Dataset excerpts
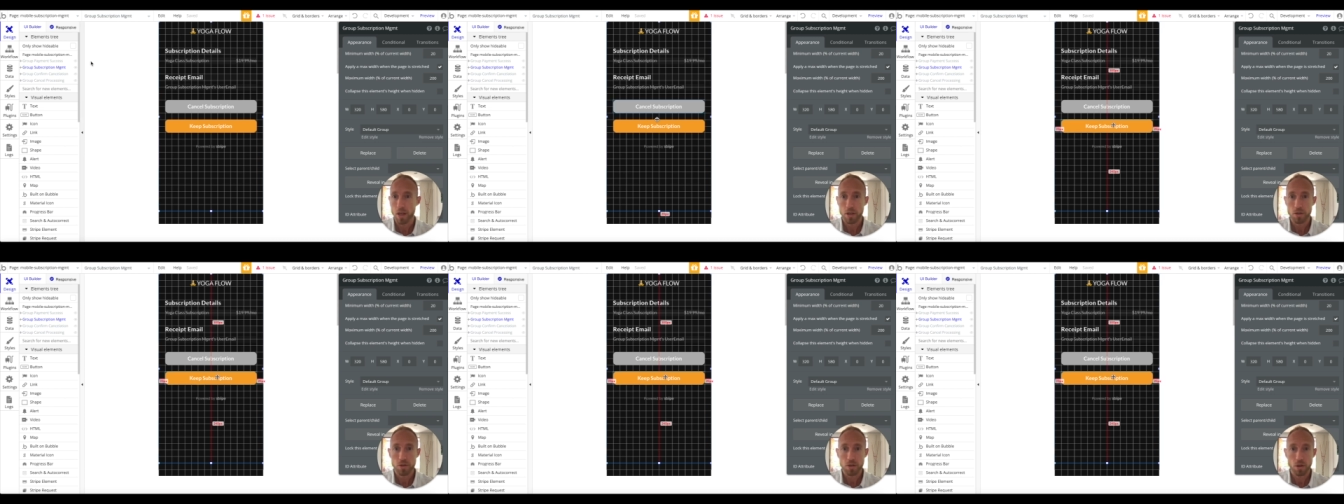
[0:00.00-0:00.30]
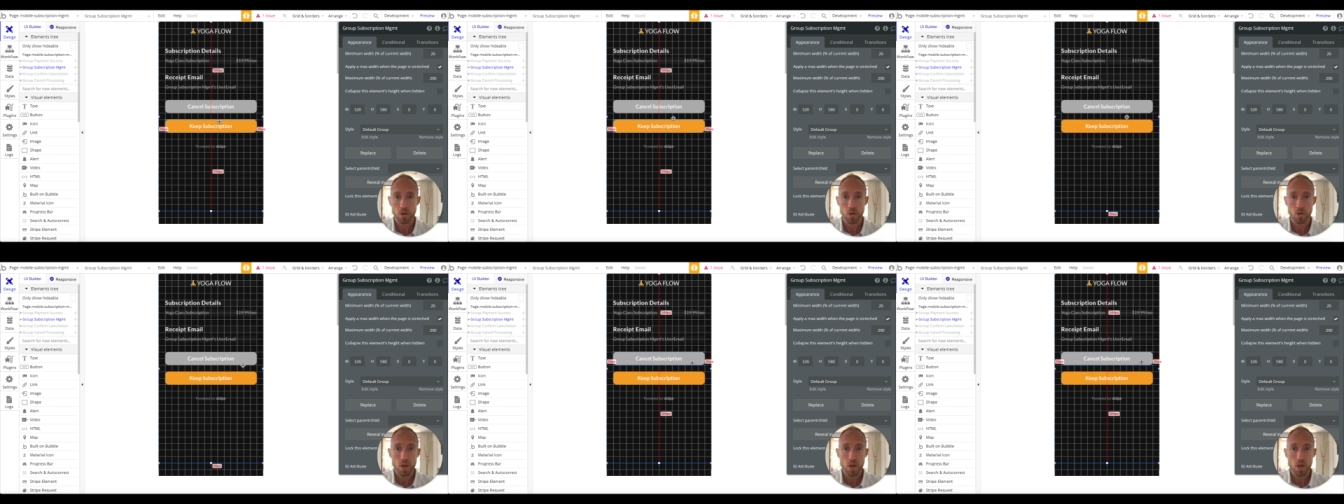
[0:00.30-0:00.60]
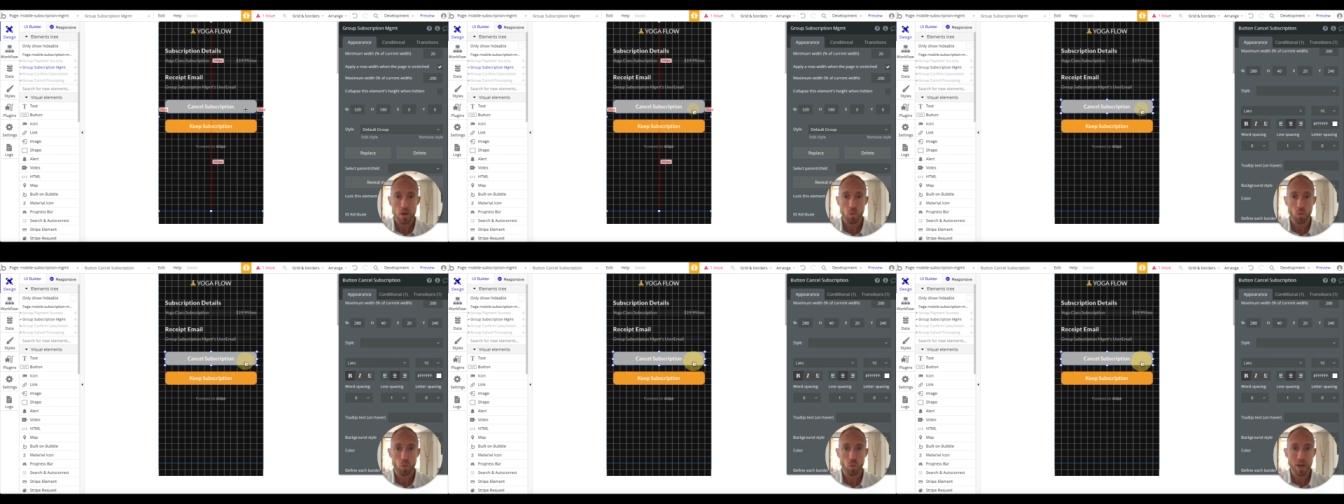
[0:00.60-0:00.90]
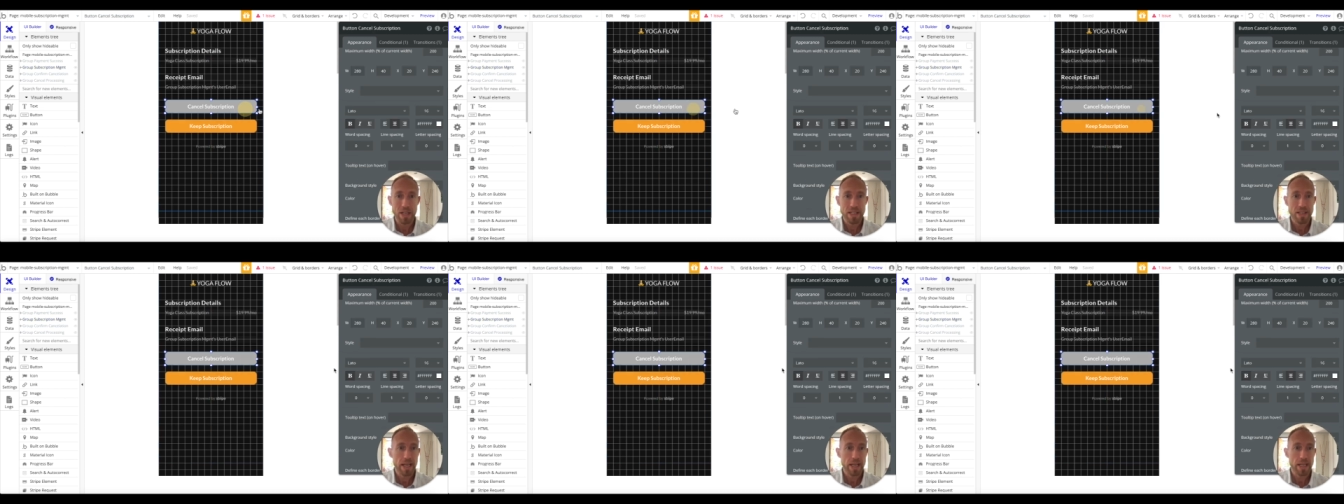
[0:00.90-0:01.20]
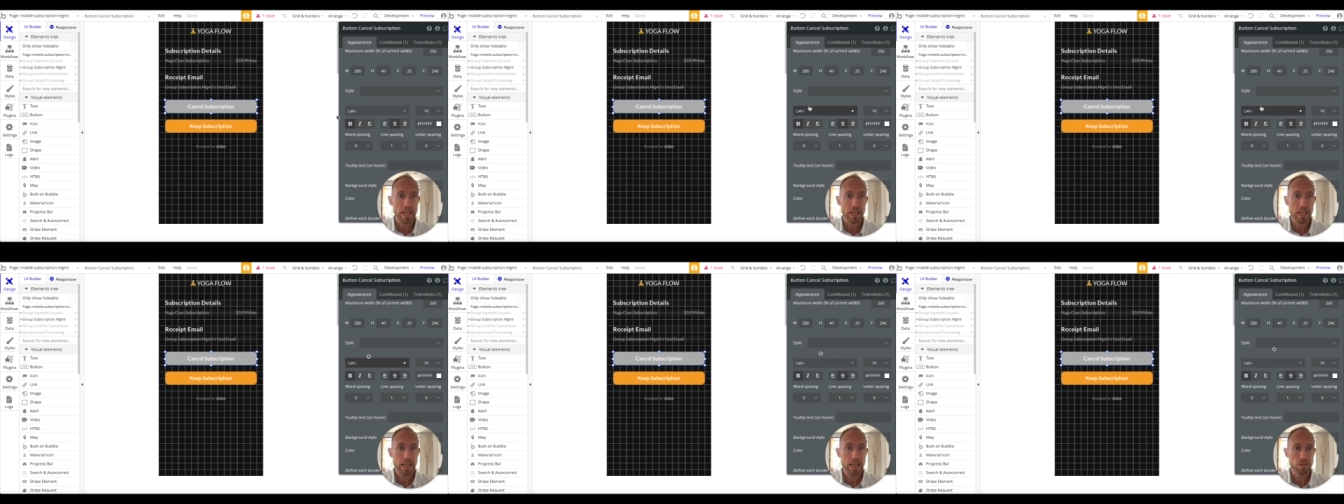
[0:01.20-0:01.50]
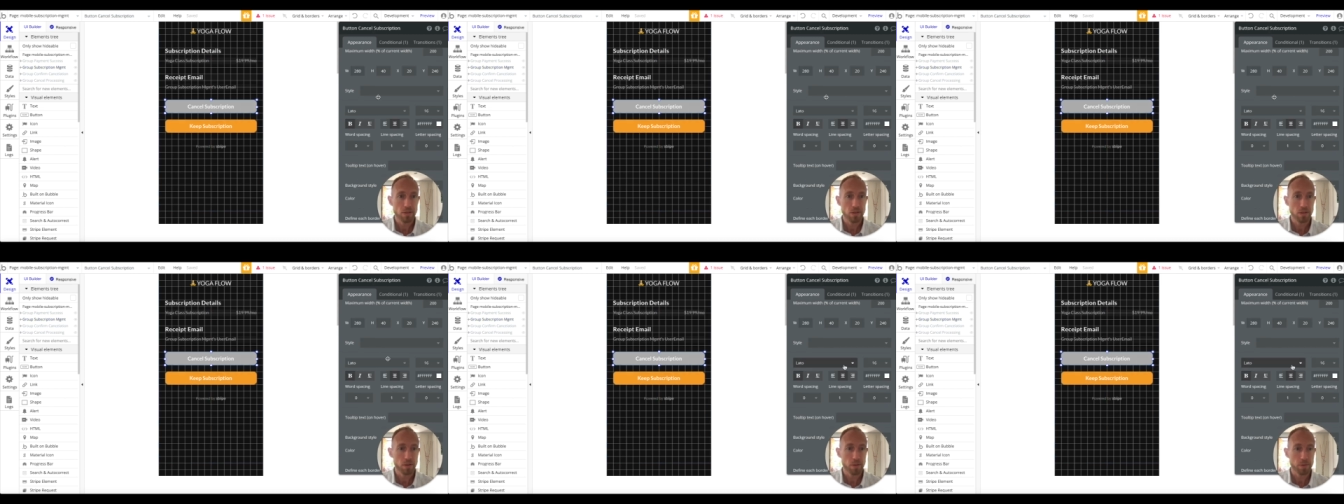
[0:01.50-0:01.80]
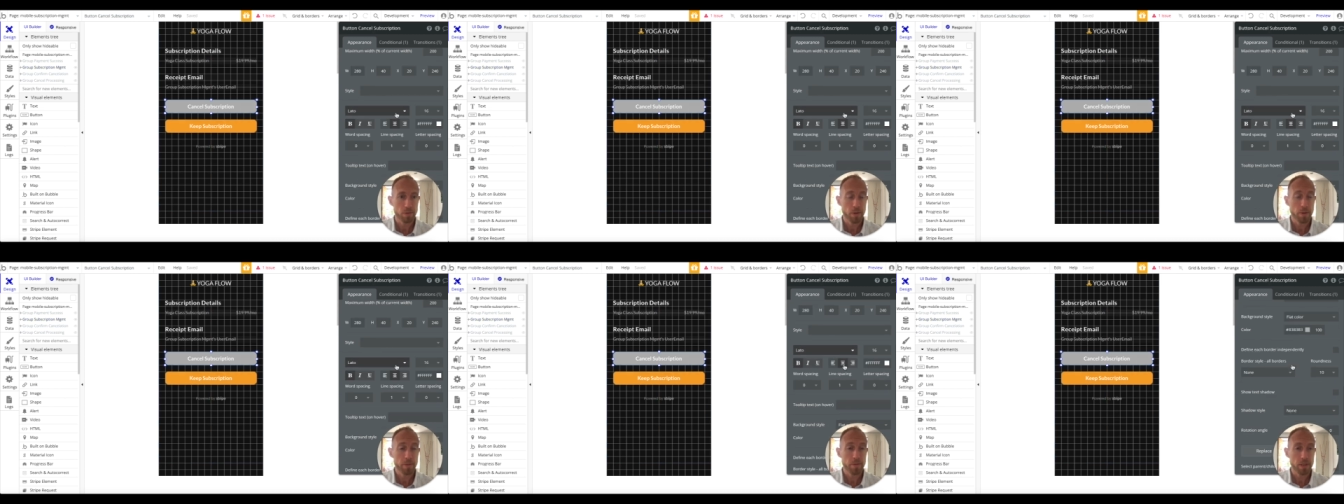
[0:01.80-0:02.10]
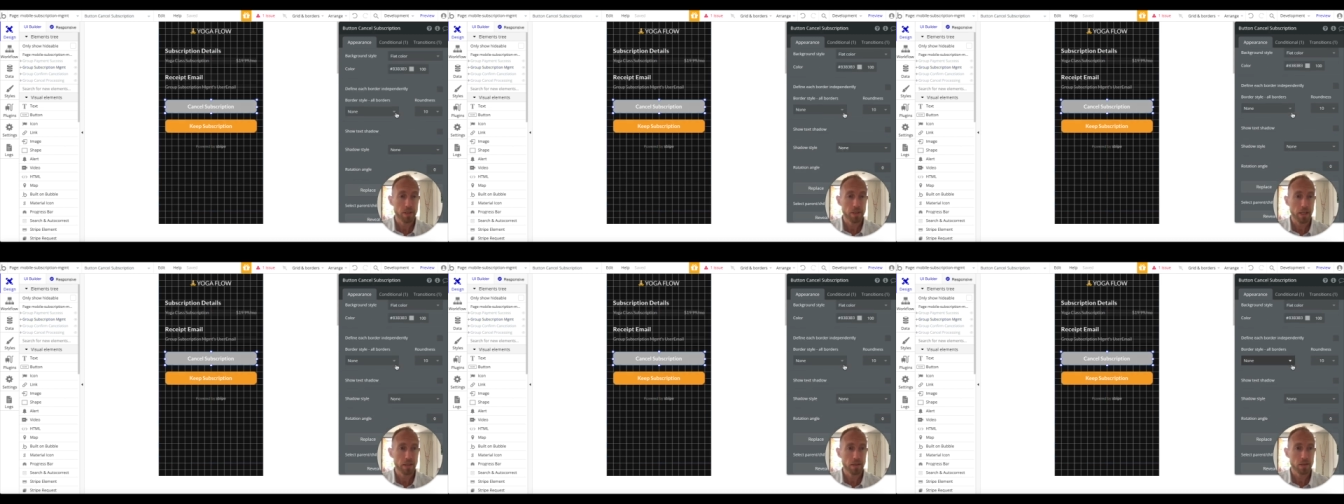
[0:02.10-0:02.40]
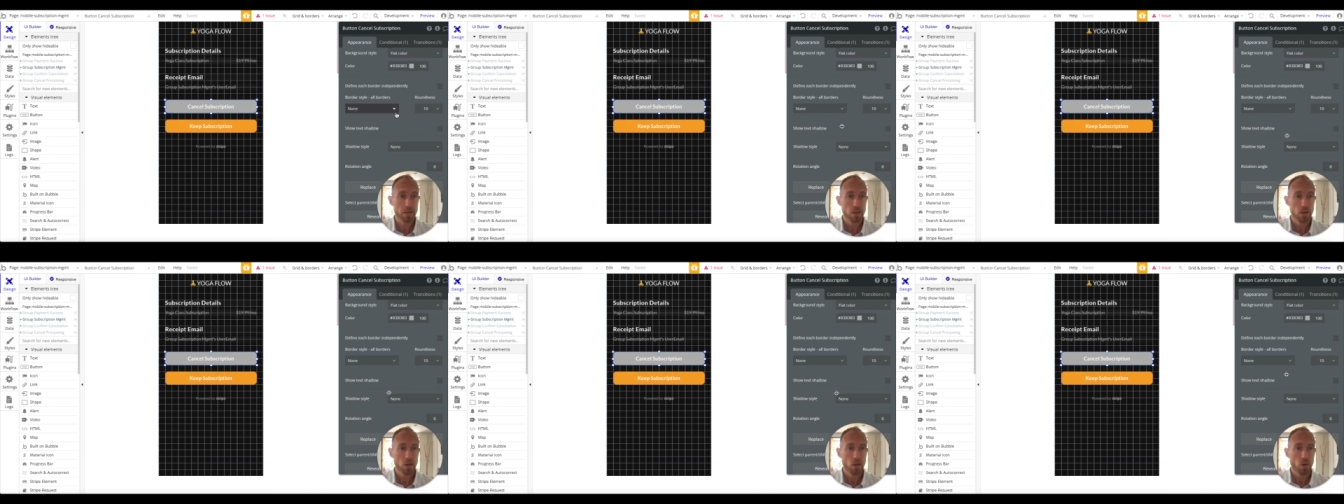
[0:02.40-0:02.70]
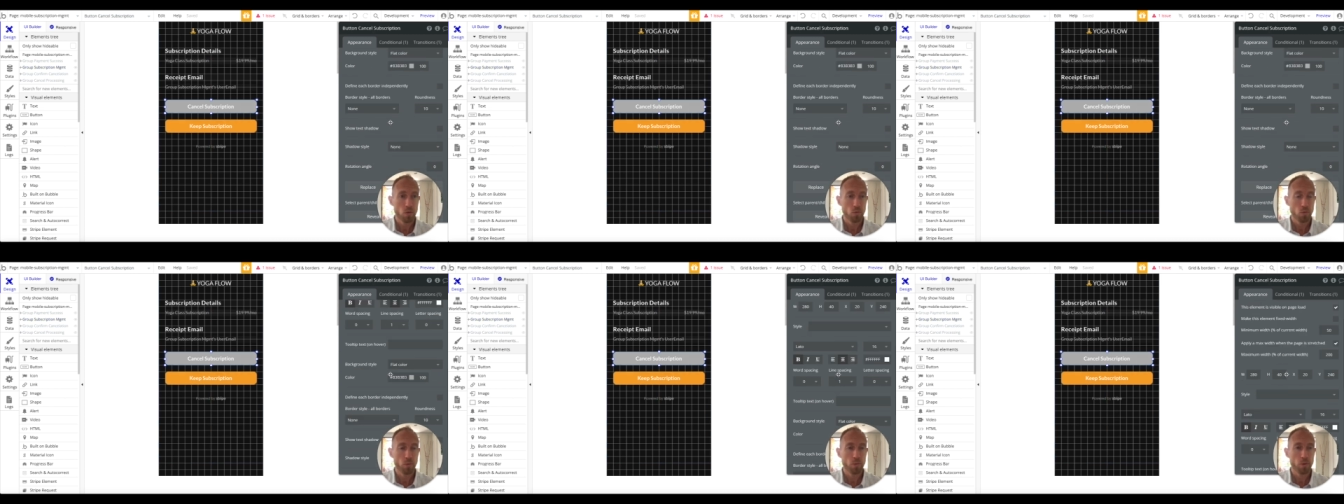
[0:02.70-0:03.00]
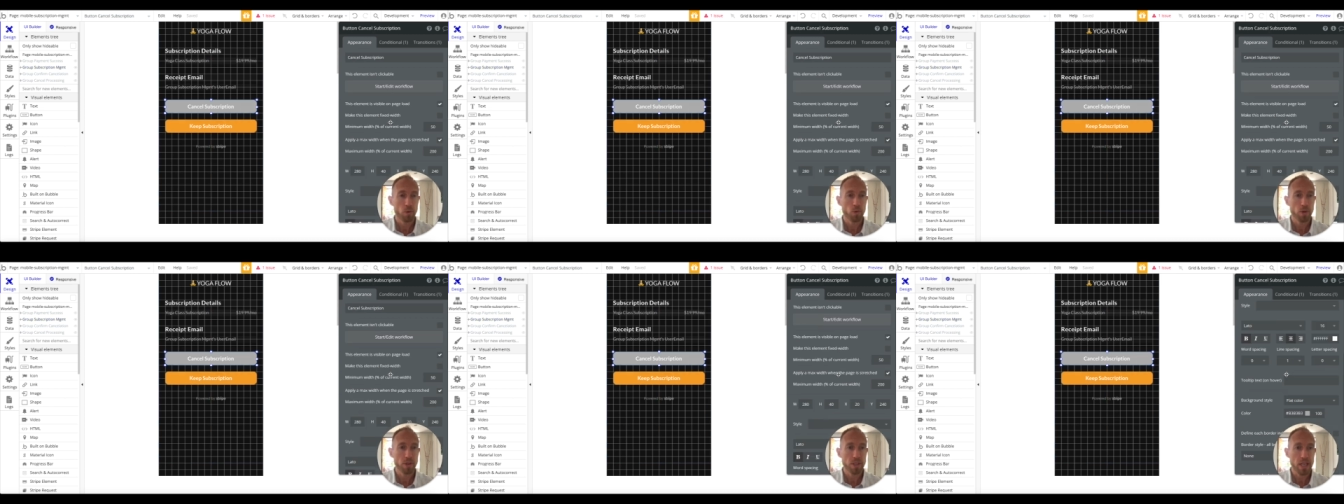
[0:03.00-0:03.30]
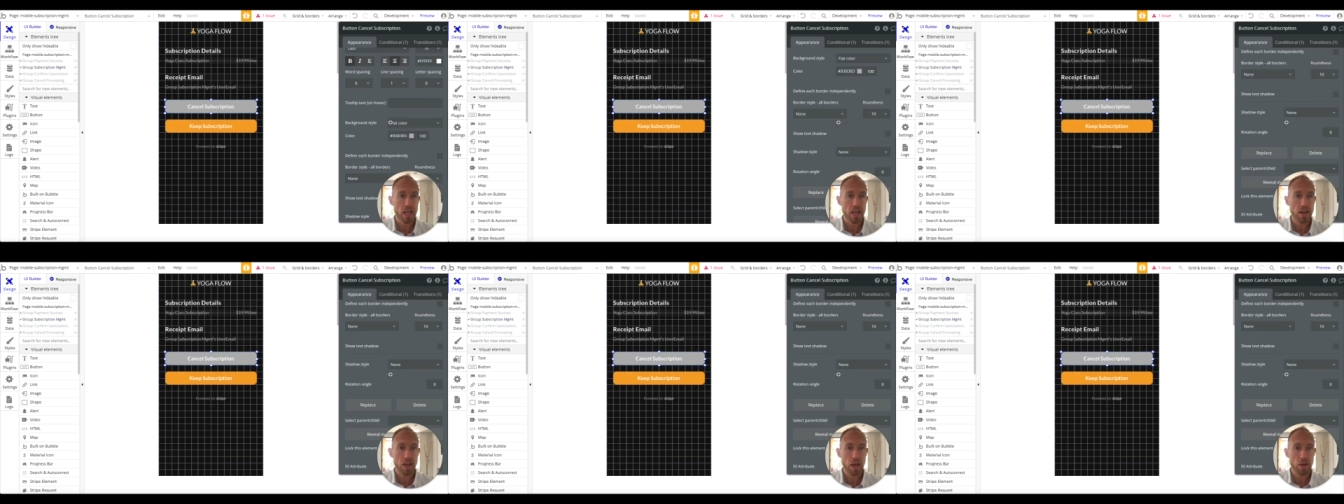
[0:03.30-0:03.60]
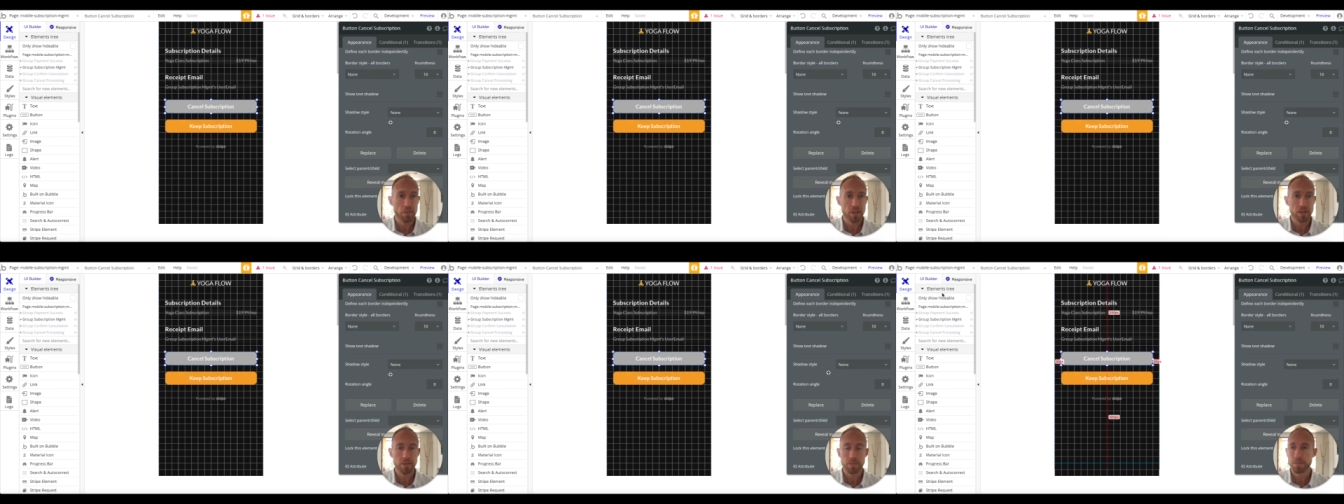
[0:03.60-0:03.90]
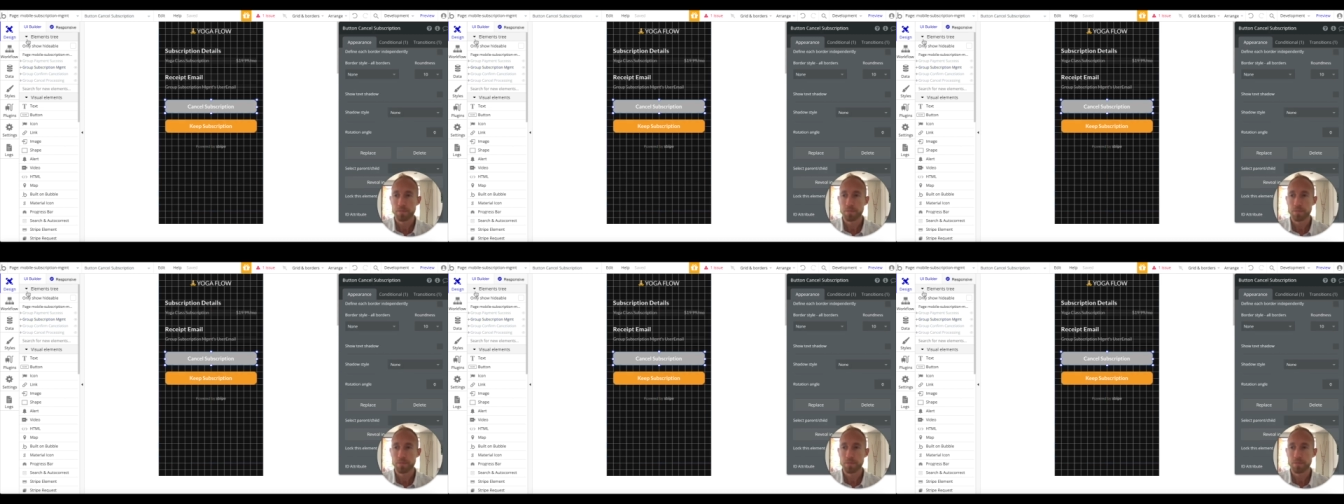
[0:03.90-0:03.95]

So when they hit cancel subscription, then what we want to have happen,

• Task to carry out: Print all the lines above again exactly, without any pictures.

• Solution below:
[0:00.00-0:00.30]
[0:00.30-0:00.60]
[0:00.60-0:00.90]
[0:00.90-0:01.20]
[0:01.20-0:01.50]
[0:01.50-0:01.80]
[0:01.80-0:02.10]
[0:02.10-0:02.40]
[0:02.40-0:02.70]
[0:02.70-0:03.00]
[0:03.00-0:03.30]
[0:03.30-0:03.60]
[0:03.60-0:03.90]
[0:03.90-0:03.95]

So when they hit cancel subscription, then what we want to have happen,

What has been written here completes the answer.